Median survival following resection of a malignant PCL was 8 (range: 0–19) months for PDAC (no PCL), 16 (range: 0–91) months for a malignant IPMN, 32 (range: 5–84) months for a PNET, 26 (range: 7–35) months for a SPPN and 43 (range: 11–69) months for a malignant MCN.
Surveillance
During the study period 570 patients entered the surveillance programme. The median follow-up was 85 months (range, 0–1452 months) but dropout from surveillance was considerable after 12 months [ Figure 2]. The median age of patients managed by surveillance was 67 years (range 20–92), which was older than those receiving surgical management. The median size of a cyst at entry to the surveillance programme was 20mm (range 3–130), which was smaller than all other management subtypes [ Table 2].
Figure 2. Duration of time spent in active surveillance for a pancreatic cystic lesions (PCL).

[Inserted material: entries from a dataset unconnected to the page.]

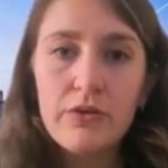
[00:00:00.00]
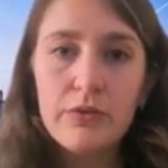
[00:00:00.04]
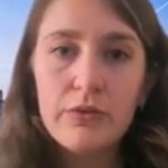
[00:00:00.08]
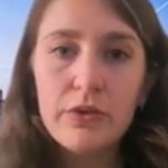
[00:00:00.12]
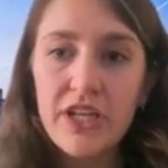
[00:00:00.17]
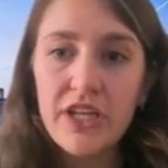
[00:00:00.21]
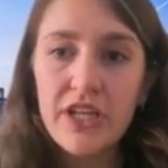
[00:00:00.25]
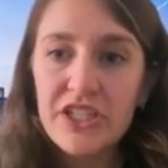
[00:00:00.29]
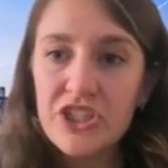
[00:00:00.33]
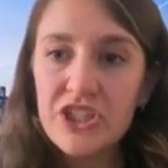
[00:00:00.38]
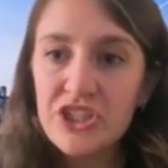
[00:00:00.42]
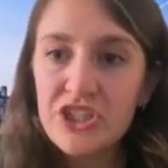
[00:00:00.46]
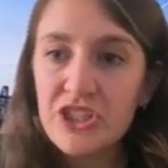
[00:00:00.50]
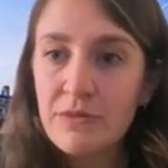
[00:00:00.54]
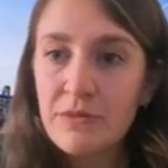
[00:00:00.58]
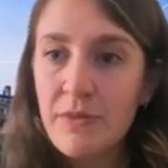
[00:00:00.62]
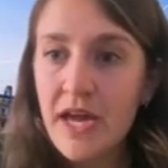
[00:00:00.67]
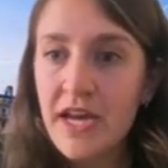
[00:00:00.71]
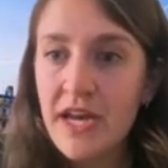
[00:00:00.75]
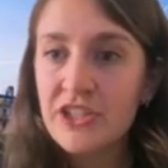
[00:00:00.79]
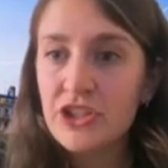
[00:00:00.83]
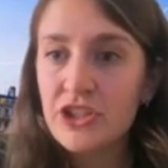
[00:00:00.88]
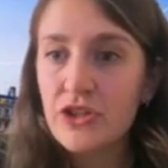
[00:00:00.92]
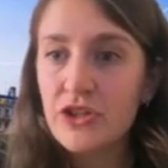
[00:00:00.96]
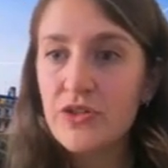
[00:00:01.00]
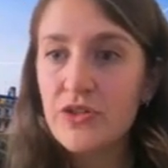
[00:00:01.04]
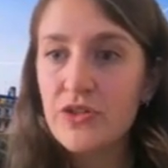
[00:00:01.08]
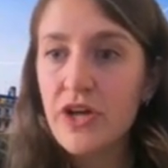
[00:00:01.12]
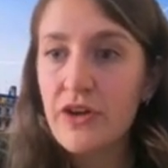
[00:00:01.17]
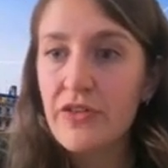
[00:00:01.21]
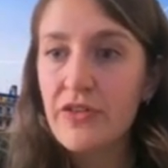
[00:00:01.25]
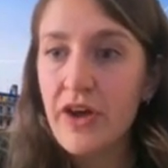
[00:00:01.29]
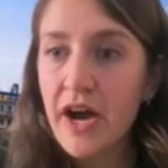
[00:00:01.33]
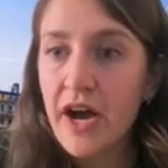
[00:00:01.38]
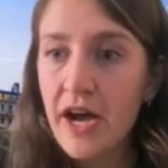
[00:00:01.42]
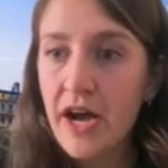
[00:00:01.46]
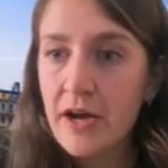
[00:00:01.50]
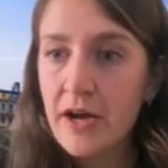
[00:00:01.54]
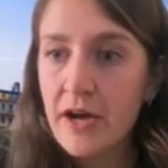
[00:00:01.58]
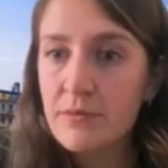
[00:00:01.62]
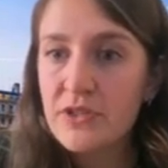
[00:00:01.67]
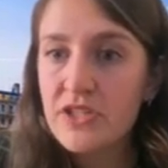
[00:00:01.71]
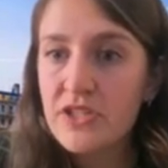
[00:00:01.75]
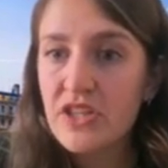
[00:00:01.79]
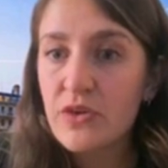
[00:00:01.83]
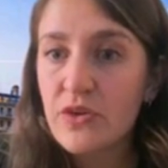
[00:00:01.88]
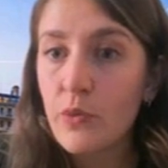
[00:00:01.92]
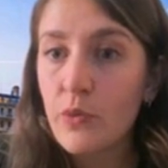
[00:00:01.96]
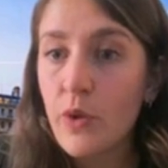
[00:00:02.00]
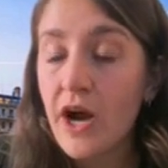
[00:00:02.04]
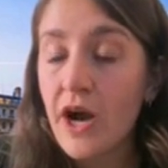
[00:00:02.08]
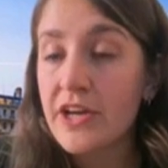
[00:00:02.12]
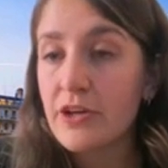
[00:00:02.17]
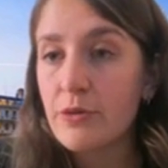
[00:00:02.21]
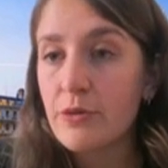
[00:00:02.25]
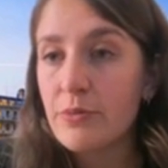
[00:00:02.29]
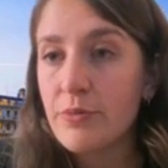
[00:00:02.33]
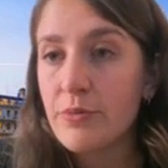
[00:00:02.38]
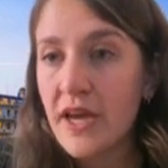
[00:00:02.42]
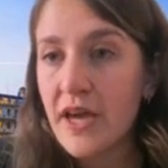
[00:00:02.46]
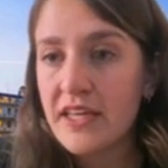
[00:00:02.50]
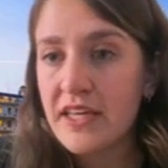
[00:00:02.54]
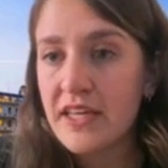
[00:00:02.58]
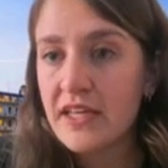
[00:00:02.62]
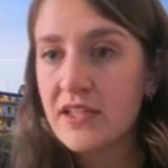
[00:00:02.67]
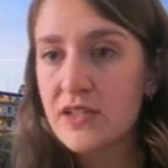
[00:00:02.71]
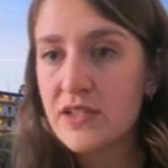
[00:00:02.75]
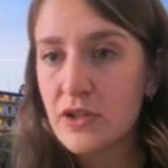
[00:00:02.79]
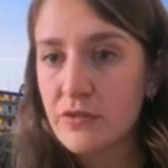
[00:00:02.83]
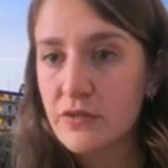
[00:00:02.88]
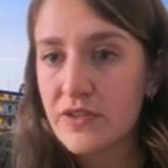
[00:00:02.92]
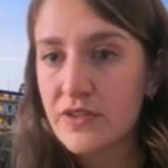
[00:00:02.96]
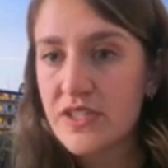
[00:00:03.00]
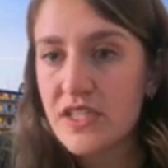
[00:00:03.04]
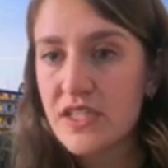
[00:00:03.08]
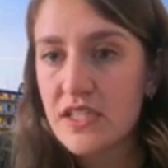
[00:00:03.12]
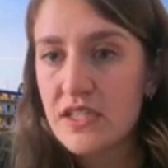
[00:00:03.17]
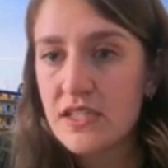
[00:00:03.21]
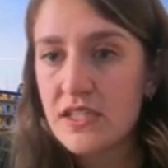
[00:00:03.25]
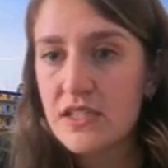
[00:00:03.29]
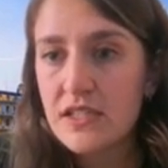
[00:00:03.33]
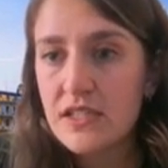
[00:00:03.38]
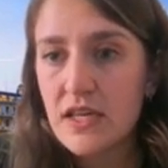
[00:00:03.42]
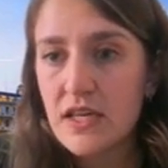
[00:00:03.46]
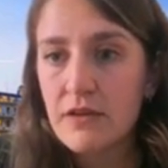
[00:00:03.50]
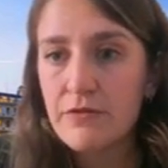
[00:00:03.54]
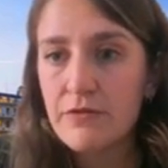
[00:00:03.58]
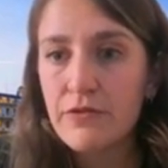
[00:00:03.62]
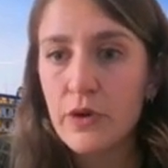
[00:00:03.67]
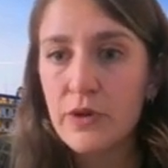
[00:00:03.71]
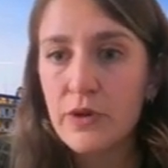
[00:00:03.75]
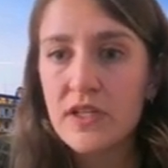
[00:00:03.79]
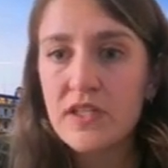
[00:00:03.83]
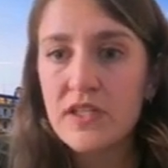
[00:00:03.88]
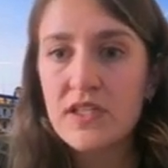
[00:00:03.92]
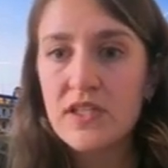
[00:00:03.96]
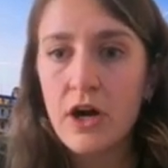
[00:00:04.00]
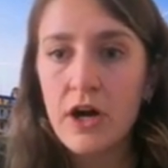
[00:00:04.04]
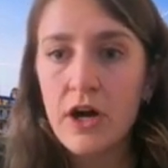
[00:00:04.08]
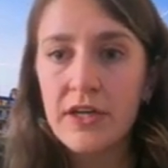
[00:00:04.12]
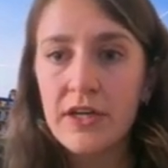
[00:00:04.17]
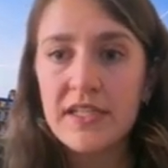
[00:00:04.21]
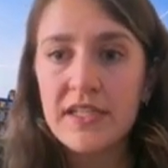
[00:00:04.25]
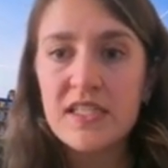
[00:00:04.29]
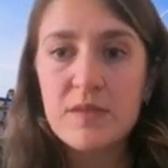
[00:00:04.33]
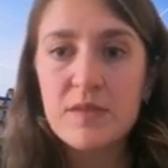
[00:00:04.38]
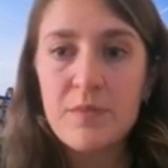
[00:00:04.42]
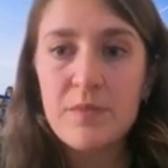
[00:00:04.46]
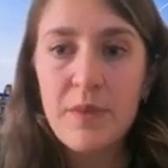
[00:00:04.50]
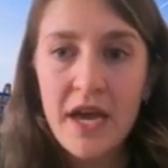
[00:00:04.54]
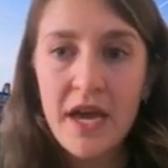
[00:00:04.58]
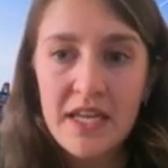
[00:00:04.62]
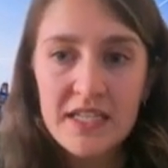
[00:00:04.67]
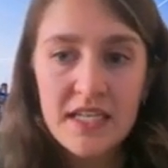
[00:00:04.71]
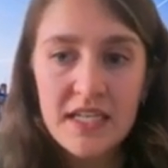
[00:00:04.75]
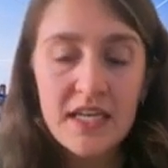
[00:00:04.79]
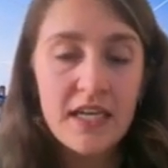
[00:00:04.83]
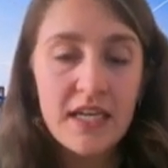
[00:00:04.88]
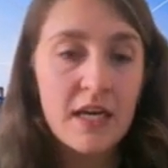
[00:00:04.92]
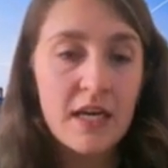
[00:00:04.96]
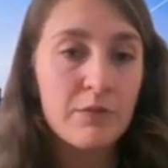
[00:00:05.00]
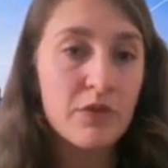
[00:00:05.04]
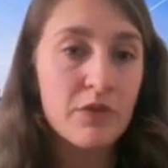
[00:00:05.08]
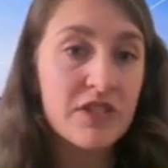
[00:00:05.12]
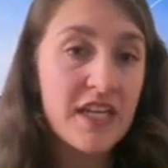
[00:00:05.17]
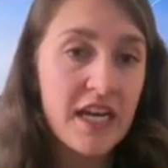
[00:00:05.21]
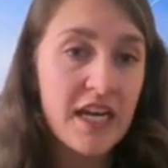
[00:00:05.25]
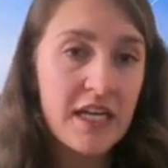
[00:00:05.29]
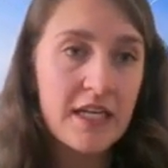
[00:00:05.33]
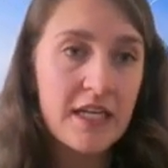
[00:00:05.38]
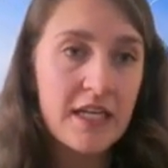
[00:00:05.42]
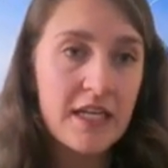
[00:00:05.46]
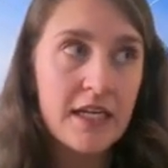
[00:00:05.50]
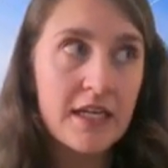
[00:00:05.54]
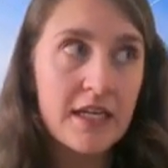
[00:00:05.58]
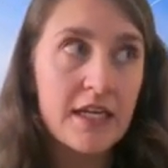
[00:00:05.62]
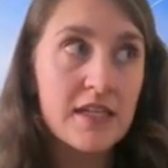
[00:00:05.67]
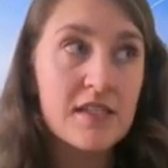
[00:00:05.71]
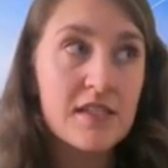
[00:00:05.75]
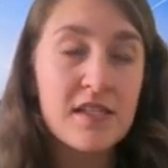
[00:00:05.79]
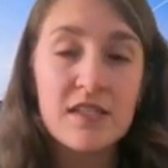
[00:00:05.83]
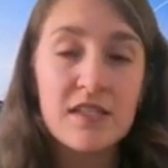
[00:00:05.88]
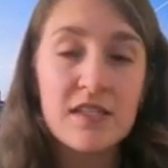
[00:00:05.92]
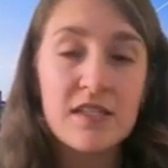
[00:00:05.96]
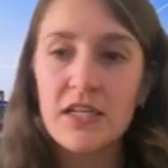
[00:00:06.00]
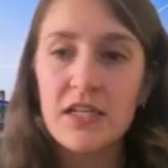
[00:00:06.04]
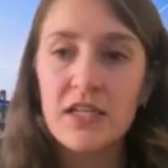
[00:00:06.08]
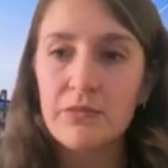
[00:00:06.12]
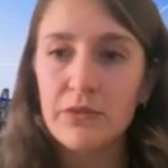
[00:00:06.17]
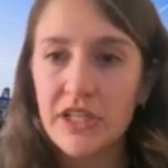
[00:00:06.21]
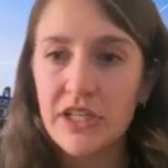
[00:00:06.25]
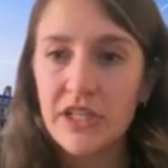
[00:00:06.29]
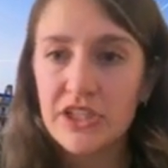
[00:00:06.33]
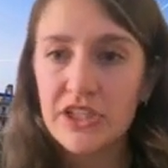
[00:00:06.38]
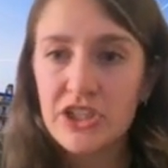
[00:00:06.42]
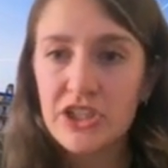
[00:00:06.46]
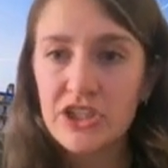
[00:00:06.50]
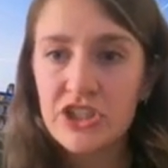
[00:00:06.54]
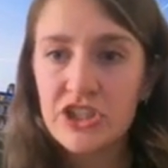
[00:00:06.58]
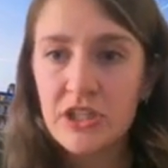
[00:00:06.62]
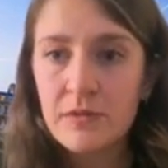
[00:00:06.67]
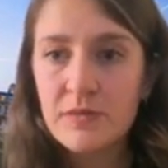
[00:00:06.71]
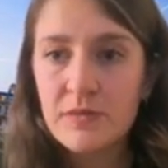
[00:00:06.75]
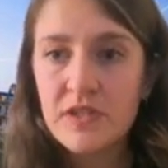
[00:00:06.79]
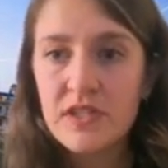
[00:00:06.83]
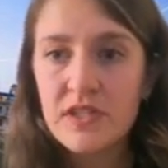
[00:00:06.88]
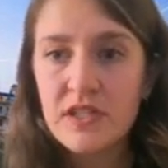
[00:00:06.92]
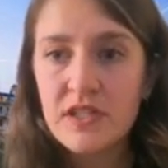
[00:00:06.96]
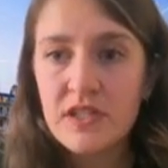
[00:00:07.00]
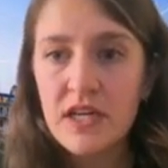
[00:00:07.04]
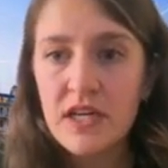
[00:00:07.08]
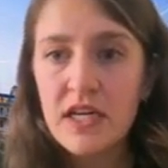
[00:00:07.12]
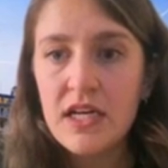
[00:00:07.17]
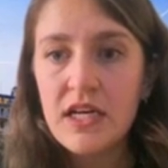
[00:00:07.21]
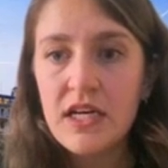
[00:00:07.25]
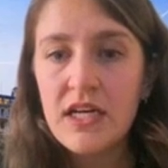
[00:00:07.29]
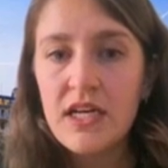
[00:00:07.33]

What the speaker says: Relationship managers are the hub to the wider banking services and focus on expanding and retaining existing relationships.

Table 2a. Comparison of clinical features by management subtype and cyst subtype for resected lesions.
| Cyst | N | Median Age
(range) |
Male | Female | Symptoms | Clinical history
of pancreatitis |
Previous cancer | Family history of
PDAC / syndrome |
Median CA 19–9 | Range CA 19–9 |
|---|---|---|---|---|---|---|---|---|---|---|
| MANAGEMENT | ||||||||||
|
Immediate surgical
management |
141 | 61 (23–83) | 40% (56) | 60% (85) | 50% (64) | 23% (31) | 11% (15) | 4% (6) | 15.3 | (1.4–5604) |
| Surveillance | 570 | 67 (20–92) | 47% (266) | 53% (304) | 36% (182) | 27% (153) | 25% (142) | 5% (30) | 11.4 | (<1–2102) |
|
Chemotherapy / Palliative care
(malignant at presentation) |
57 | 69 (43–95) | 63% (36) | 37% (21) | 76% (40) | 20% (11) | 16% (9) | 4% (2) | 106 | (<1–4981) |
| SURGERY – BENIGN | ||||||||||
| IPMN (benign) | 44 | 65 (42–82) | 52% (23) | 48% (21) | 49% (18) | 33% (13) | 12% (5) | 0% (0) | 15.75 | (<1–460) |
| MCN | 20 | 60 (27–76) | 5% (1) | 95% (19) | 50% (7) | 16% (3) | 5% (1) | 0% (0) | 15 | (1.4–36) |
| SCA | 24 | 68 (49–78) | 12% (3) | 88% (21) | 18% (3) | 0% (0) | 17% (4) | 4% (1) | 6.5 | (1.4–49) |
| Pseudocyst | 11 | 50 (34–66) | 55% (6) | 45% (5) | 70% (7) | 73% (8) | 0% (0) | 9% (1) | 32 | (8.8–5604) |
| SPN | 7 | 28 (23–49) | 0% (0) | 100% (7) | 33% (2) | 14% (1) | 0% (0) | 0% (0) | 6.45 | (3.5–17.4) |
| SURGERY – MALIGNANT | ||||||||||
| IPMN (malignant) | 17 | 72 (54–81) | 47% (8) | 53% (9) | 79% (11) | 25% (4) | 19% (3) | 13% (2) | 10.8 | (8–19.6) |
| PNET | 12 | 55 (36–77) | 50% (6) | 50% (6) | 17% (2) | 0% (0) | 17% (2) | 8% (1) | 32.3 | (16.9–108.2) |
| PDAC | 9 | 68 (54–77) | 55% (5) | 44% (4) | 75% (6) | 33% (3) | 0% (0) | 0% (0) | 37 | (6–119.6) |
| MCN (malignant) | 5 | 53 (41–69) | 40% (2) | 60% (3) | 75% (3) | 20% (1) | 0% (0) | 0% (0) | 6 | 6 |
IPMN: Intraductal papillary mucinous neoplasm, PDAC: pancreatic ductal adenocarcinoma, MCN: Mucinous cystic neoplasm, SCA: Serous cystadenoma, SPN: Solid pseudopapillary neoplasm, PNET: Pancreatic neuroendocrine tumour
Of the 451 patients with serial imaging during surveillance, 76 cysts (17%) increased in size, 272 remained stable, 50 decreased in size and 54 resolved [ Table 3]. During follow up, 3% (19/570) of patients were ultimately referred to surgery and 2% (10/570) developed pancreatic cancer [ Figure 1].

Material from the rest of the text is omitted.